The Democrats’ overall successes in Connecticut have obscured what Democrats say is a neglected political infrastructure in the cities — and have led some to equate that success with having the right policies, politics and messaging.

“People need to wake up and recognize that, despite what I’ve heard in the last week from some people, we don’t have the message,” said state Sen. Gary Winfield of New Haven, a member of the Black and Puerto Rican Caucus who argues for a more populist approach to spending.

“Generally speaking, the Democratic Party was out of touch with the American public on a whole host of issues,” DiBella said. “You don’t get to lose ground with young, urban, rural, Latino, Black voters, and say that the campaign had the right message.”

The election was oddly flat, even after Biden’s dramatic withdrawal from the race and his endorsement of Harris, which quickly ended talk of a more open competition. Connecticut’s seven electoral votes never were in play, and most urban legislators either were unopposed or faced only token opponents.

“You felt it on Election Day. There was no buzz,” said Vinnie Mauro Jr., the Democratic chairman of New Haven. Of the Harris campaign, he said “The only people they had on the ground here were the people recruited to go someplace else.”

The party ran buses every weekend in October to Pennsylvania, where U.S. Sen. Chris Murphy campaigned, even though he was on the ballot for an easy reelection to a third term in Connecticut.

“I kept asking the question, why does it just not feel like anything’s happening?” Winfield said. His seat was safe, but he still campaigned door to door, finding a malaise in voters who complained of feeling a distance from their party.
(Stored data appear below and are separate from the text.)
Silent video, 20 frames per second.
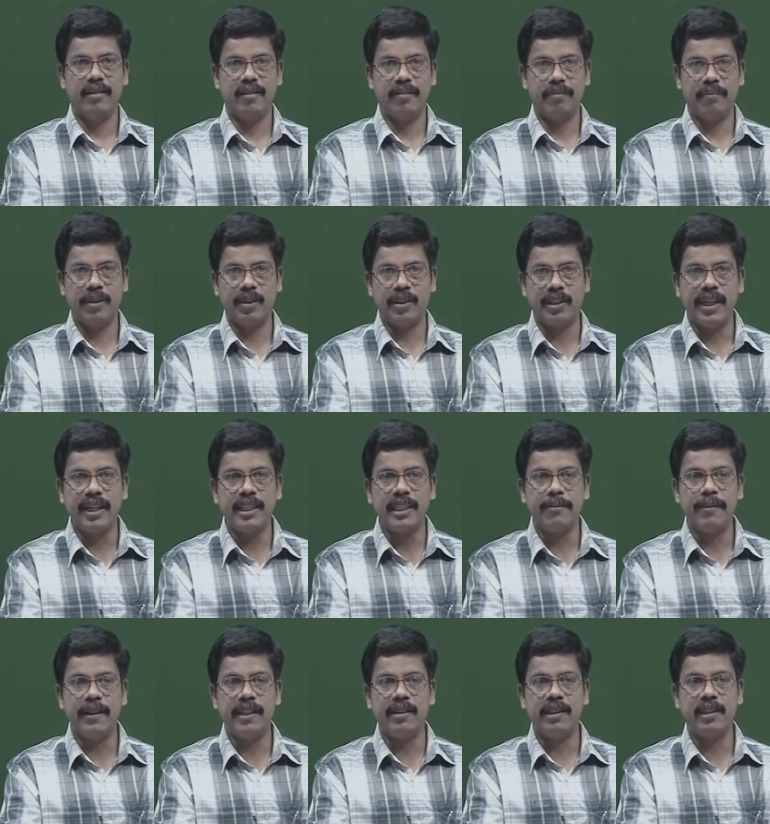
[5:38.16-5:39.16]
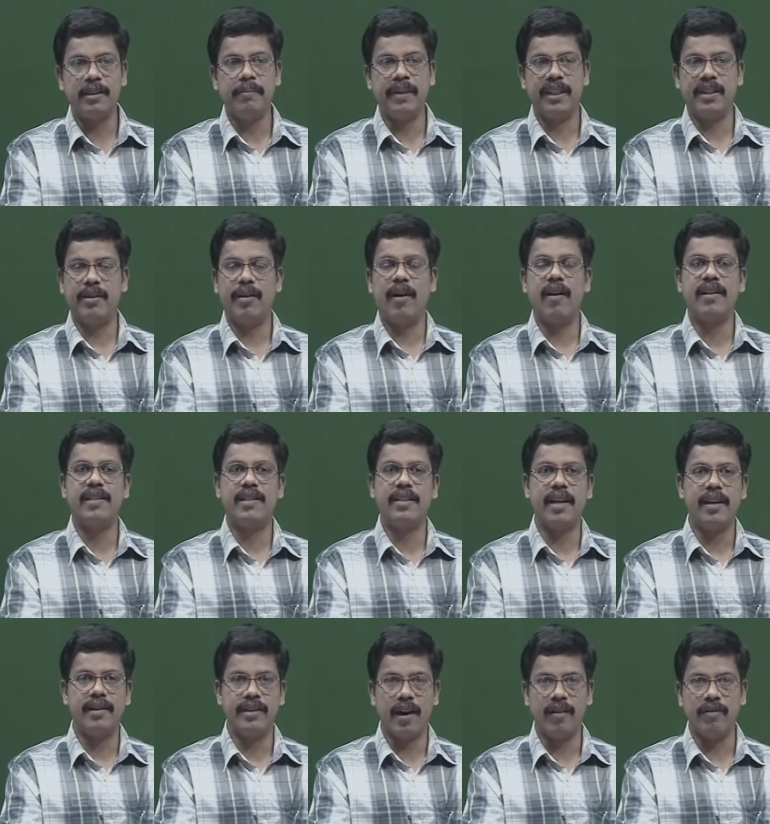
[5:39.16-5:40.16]
proceeds with this methodological
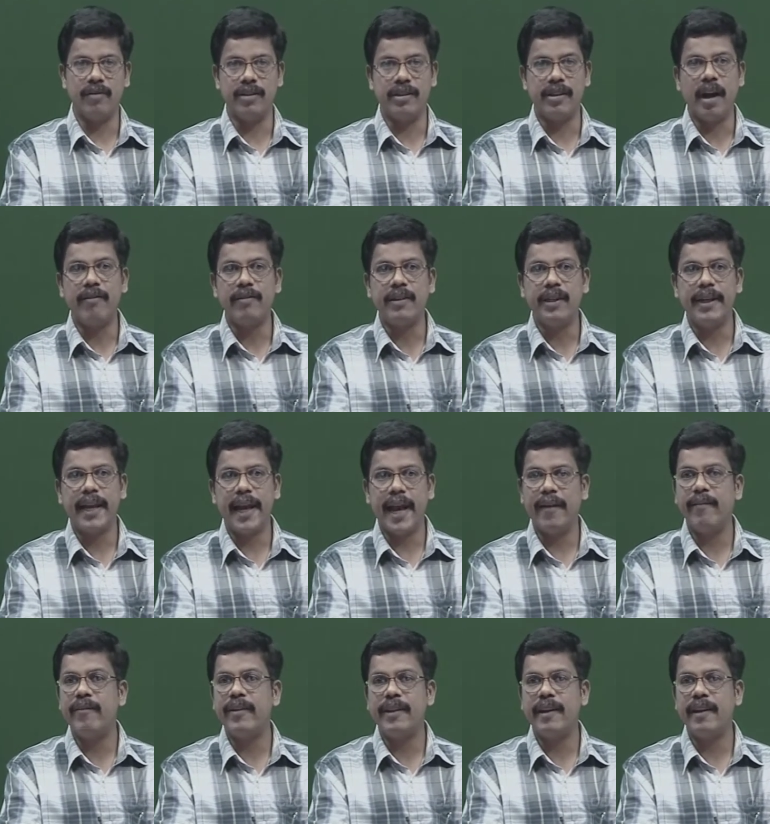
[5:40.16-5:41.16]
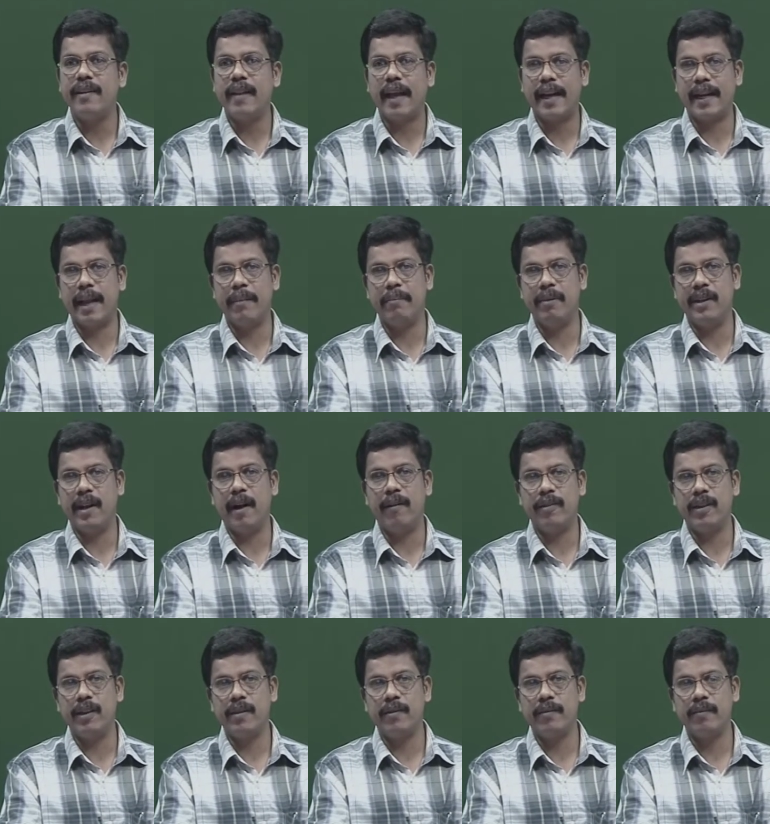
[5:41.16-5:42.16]
doubt, doubting everything that can be
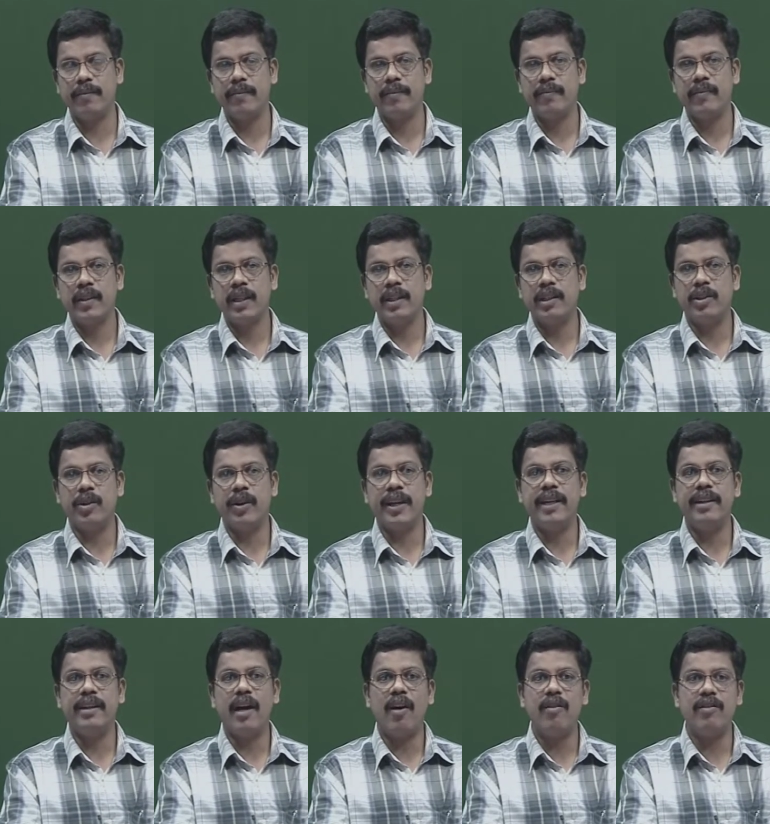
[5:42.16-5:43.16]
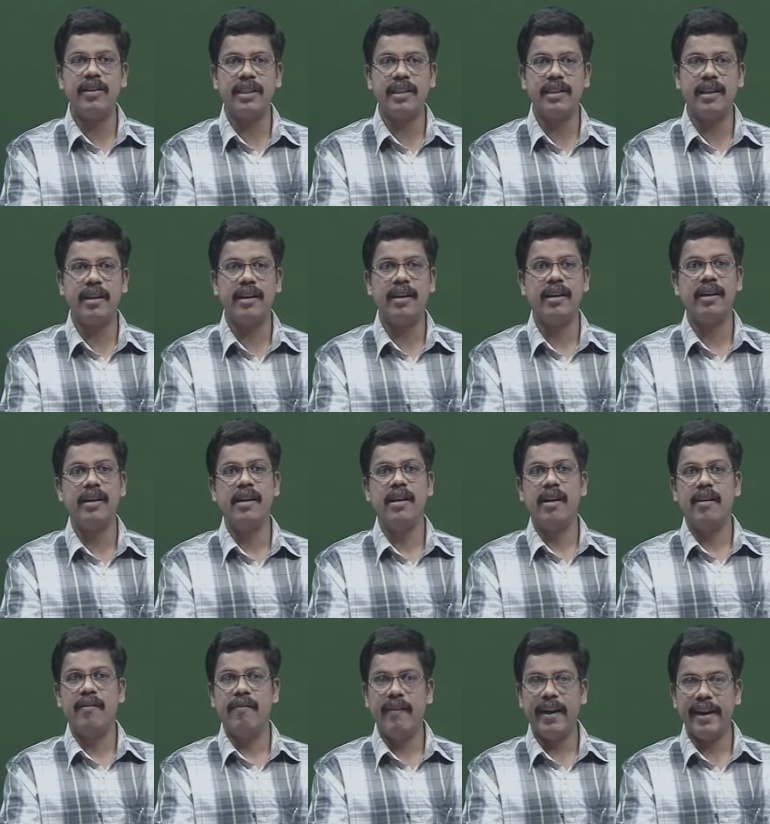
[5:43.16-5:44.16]
doubted. So he doubts the
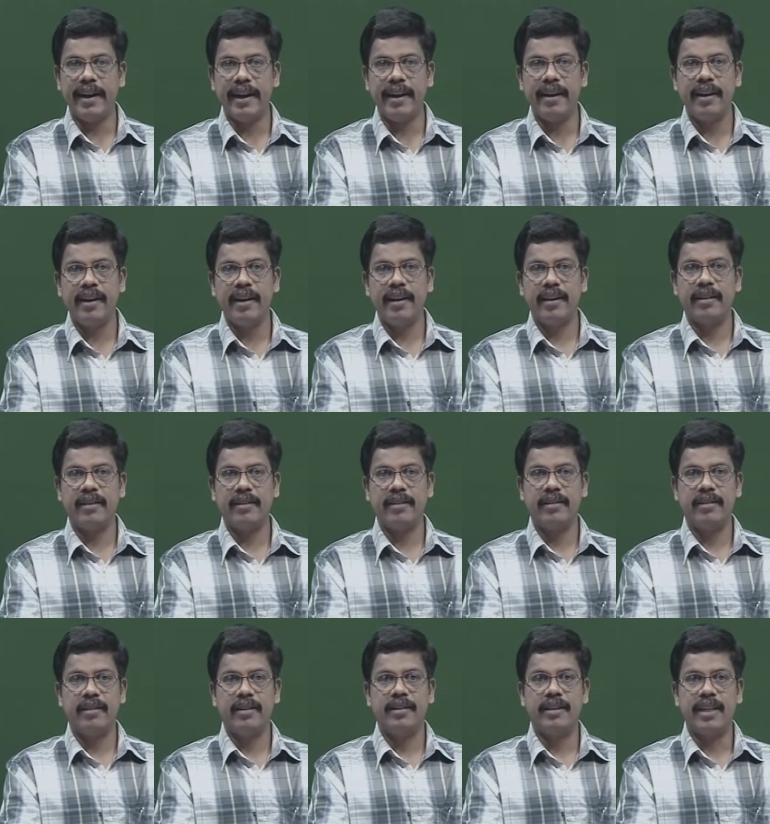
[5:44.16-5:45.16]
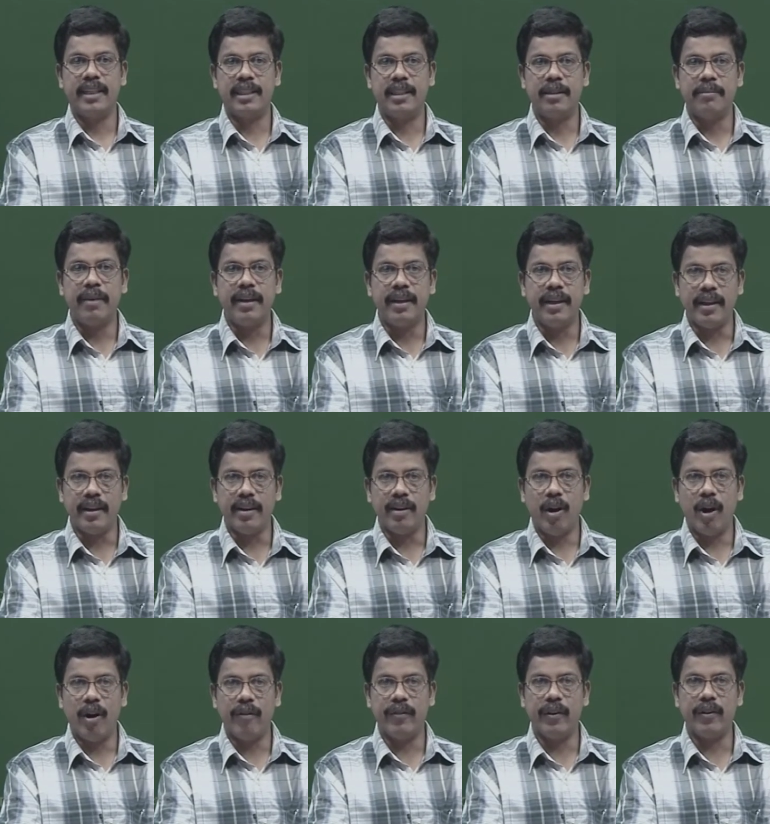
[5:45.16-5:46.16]
very testimony
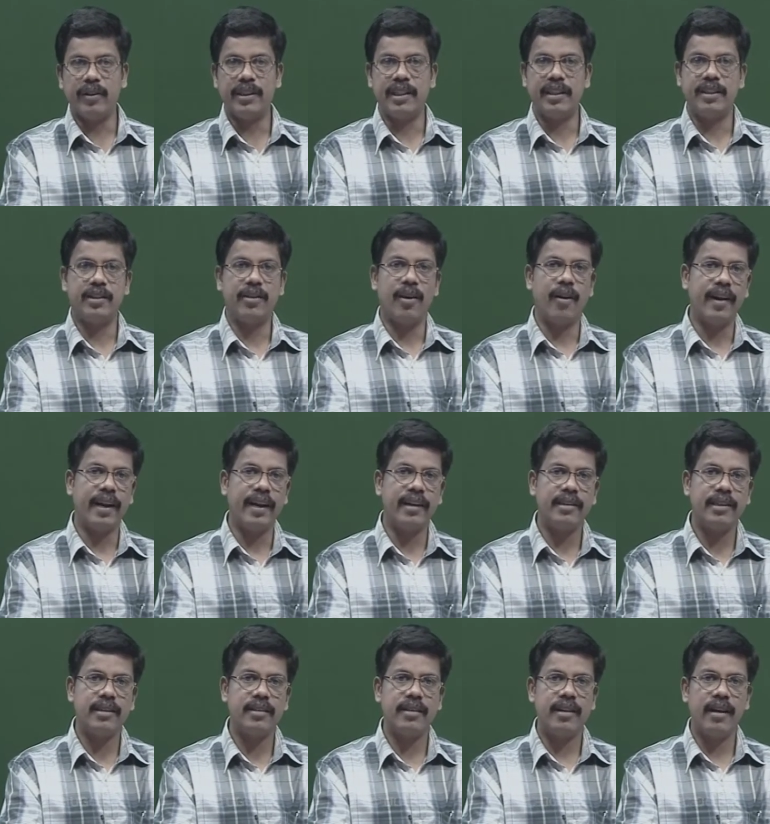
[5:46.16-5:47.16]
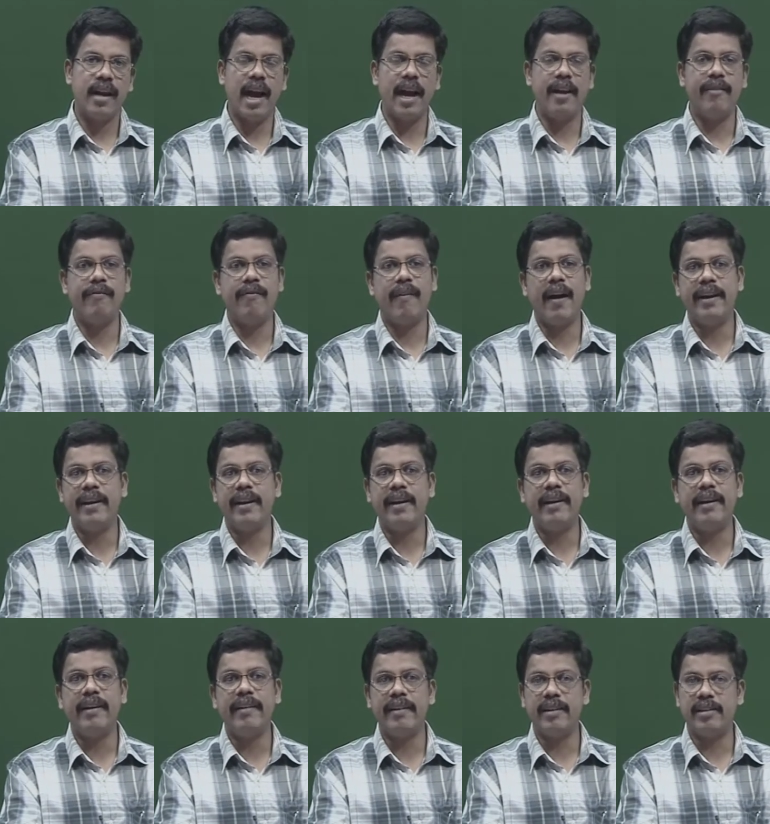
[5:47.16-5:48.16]
of your sense organs and
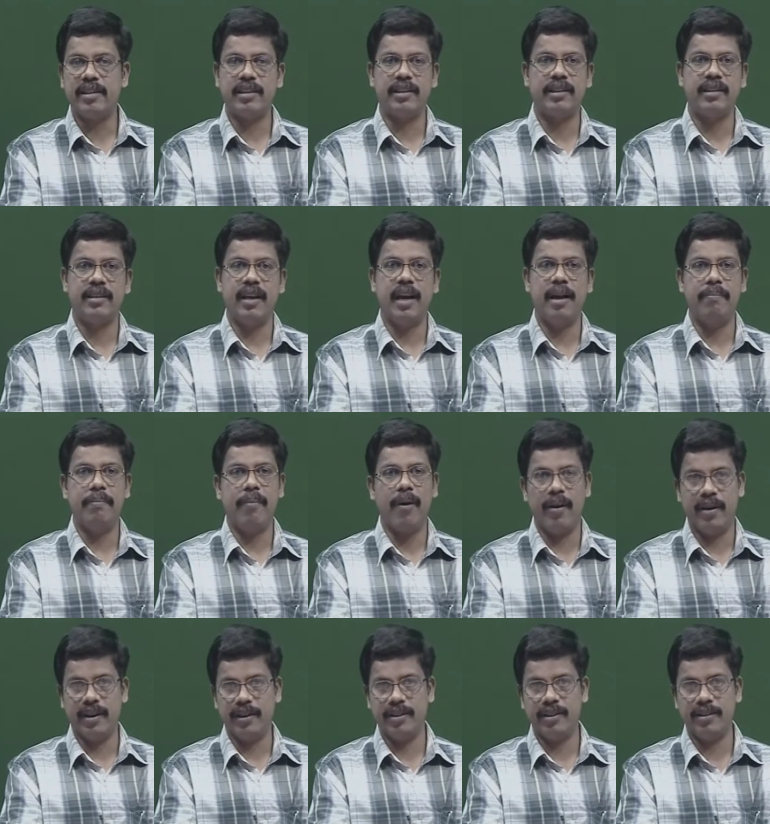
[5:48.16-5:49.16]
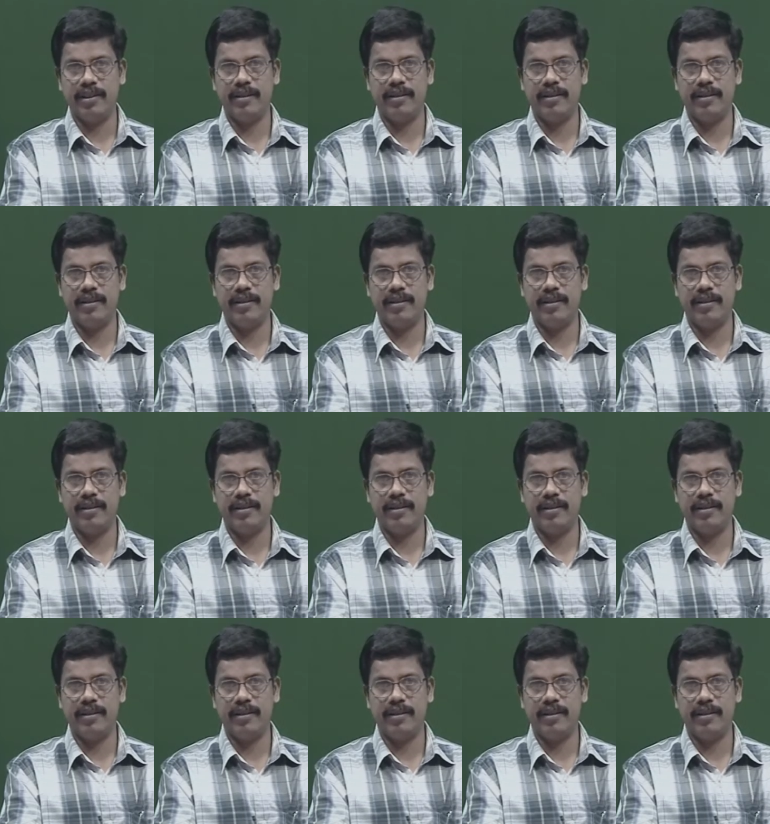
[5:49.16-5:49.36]
finally reaches a point.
“This party, in Connecticut, at least, has for a very long time not really spoken to its voters,” he said.

Winfield is one of the progressive Democrats who say the Lamont administration’s focus on righting the fiscal ship and preserving a volatility cap that limits how surplus funds can be spent does not resonate in cities where the needs are great and social services often are delivered by non-profits scratching for greater reimbursement from the state.

Lamont defends his administration’s spending on the cities, especially on house. And he resists the notion that the drop in urban turnout was attributable to an inadequate ground game to get-out-the-vote.

“I think something else is going on,” Lamont said. “I think there’s some folks who have given up, some folks who say, ‘Maybe it doesn’t make a difference. I’ve got something else to do today.’ And maybe that’s a reflection on the candidates, but it’s true all over the country as well. Maybe there’s a certain other malaise that’s happening. You know, people are less likely to be joiners than they were a generation ago, and you see that reflected in voting as well.”

But he agrees that the cities, whose influence at Democratic nominating conventions is pegged to turnout, should be concerned.

“The cities still have a lot of clout up there in the Capitol, but the suburbs have the votes, so you may see a shift,” Lamont said. “If I was an urban legislator, I’d take special pride in getting out the vote to make sure that their voice is heard as loudly tomorrow as it is today.”